> **ASSIGNMENT**:
Counting the line with "(9.00 s to 10.00 s)" as the last one, copy out the lines of the data exactly from the first onward.

(Stored data)
^^^^
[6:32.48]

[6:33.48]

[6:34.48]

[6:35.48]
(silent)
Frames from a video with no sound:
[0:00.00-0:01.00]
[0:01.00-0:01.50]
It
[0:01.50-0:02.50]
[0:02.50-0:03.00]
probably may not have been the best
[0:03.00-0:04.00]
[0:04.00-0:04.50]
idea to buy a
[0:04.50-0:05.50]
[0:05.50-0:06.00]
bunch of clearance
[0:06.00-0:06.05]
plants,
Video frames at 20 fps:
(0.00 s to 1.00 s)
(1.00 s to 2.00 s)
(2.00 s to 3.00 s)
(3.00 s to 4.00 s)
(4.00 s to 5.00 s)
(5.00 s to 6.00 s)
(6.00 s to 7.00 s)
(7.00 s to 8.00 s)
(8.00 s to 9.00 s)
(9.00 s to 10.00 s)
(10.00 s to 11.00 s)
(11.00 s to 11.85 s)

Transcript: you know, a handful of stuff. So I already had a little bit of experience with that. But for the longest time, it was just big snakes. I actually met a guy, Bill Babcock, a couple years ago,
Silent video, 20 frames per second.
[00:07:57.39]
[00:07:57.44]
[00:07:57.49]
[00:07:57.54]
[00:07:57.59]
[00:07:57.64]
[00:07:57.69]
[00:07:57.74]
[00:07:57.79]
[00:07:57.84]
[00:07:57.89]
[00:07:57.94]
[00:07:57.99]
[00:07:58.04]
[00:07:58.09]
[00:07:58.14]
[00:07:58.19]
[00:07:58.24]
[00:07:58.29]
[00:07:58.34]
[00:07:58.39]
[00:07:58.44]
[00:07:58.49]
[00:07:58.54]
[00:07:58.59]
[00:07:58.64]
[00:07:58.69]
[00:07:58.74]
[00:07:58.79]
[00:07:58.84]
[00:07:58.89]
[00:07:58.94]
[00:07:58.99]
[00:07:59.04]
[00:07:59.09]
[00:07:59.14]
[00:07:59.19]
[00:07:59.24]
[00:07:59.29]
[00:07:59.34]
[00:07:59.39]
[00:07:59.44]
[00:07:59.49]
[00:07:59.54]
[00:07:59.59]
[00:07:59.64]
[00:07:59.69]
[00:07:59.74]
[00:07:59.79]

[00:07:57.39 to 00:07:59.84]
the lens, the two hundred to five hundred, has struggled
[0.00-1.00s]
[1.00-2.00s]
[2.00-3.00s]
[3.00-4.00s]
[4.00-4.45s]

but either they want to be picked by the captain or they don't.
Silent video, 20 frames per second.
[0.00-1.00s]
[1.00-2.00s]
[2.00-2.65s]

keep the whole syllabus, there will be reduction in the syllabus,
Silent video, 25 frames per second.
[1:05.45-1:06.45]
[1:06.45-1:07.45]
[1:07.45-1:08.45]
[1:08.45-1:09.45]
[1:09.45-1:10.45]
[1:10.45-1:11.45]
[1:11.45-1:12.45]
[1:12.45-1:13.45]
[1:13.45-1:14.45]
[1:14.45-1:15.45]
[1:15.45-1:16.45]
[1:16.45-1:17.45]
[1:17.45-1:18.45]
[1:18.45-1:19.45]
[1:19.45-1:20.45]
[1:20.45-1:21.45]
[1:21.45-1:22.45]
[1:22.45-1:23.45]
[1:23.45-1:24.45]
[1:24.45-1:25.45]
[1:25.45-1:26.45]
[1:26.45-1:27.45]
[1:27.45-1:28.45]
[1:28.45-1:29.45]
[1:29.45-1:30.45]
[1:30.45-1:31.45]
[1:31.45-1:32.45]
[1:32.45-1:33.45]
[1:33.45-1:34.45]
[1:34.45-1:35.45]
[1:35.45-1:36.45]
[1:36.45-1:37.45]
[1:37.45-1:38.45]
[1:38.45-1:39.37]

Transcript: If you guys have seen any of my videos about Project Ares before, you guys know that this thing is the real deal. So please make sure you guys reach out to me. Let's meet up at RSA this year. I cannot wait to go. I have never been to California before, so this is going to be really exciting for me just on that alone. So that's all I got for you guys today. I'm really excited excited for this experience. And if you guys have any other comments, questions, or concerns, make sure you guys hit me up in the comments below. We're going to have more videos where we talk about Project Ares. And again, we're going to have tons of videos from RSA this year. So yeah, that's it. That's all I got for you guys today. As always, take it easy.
^^^^
> **YOUR SOLUTION**:
[6:32.48]

[6:33.48]

[6:34.48]

[6:35.48]
(silent)
Frames from a video with no sound:
[0:00.00-0:01.00]
[0:01.00-0:01.50]
It
[0:01.50-0:02.50]
[0:02.50-0:03.00]
probably may not have been the best
[0:03.00-0:04.00]
[0:04.00-0:04.50]
idea to buy a
[0:04.50-0:05.50]
[0:05.50-0:06.00]
bunch of clearance
[0:06.00-0:06.05]
plants,
Video frames at 20 fps:
(0.00 s to 1.00 s)
(1.00 s to 2.00 s)
(2.00 s to 3.00 s)
(3.00 s to 4.00 s)
(4.00 s to 5.00 s)
(5.00 s to 6.00 s)
(6.00 s to 7.00 s)
(7.00 s to 8.00 s)
(8.00 s to 9.00 s)
(9.00 s to 10.00 s)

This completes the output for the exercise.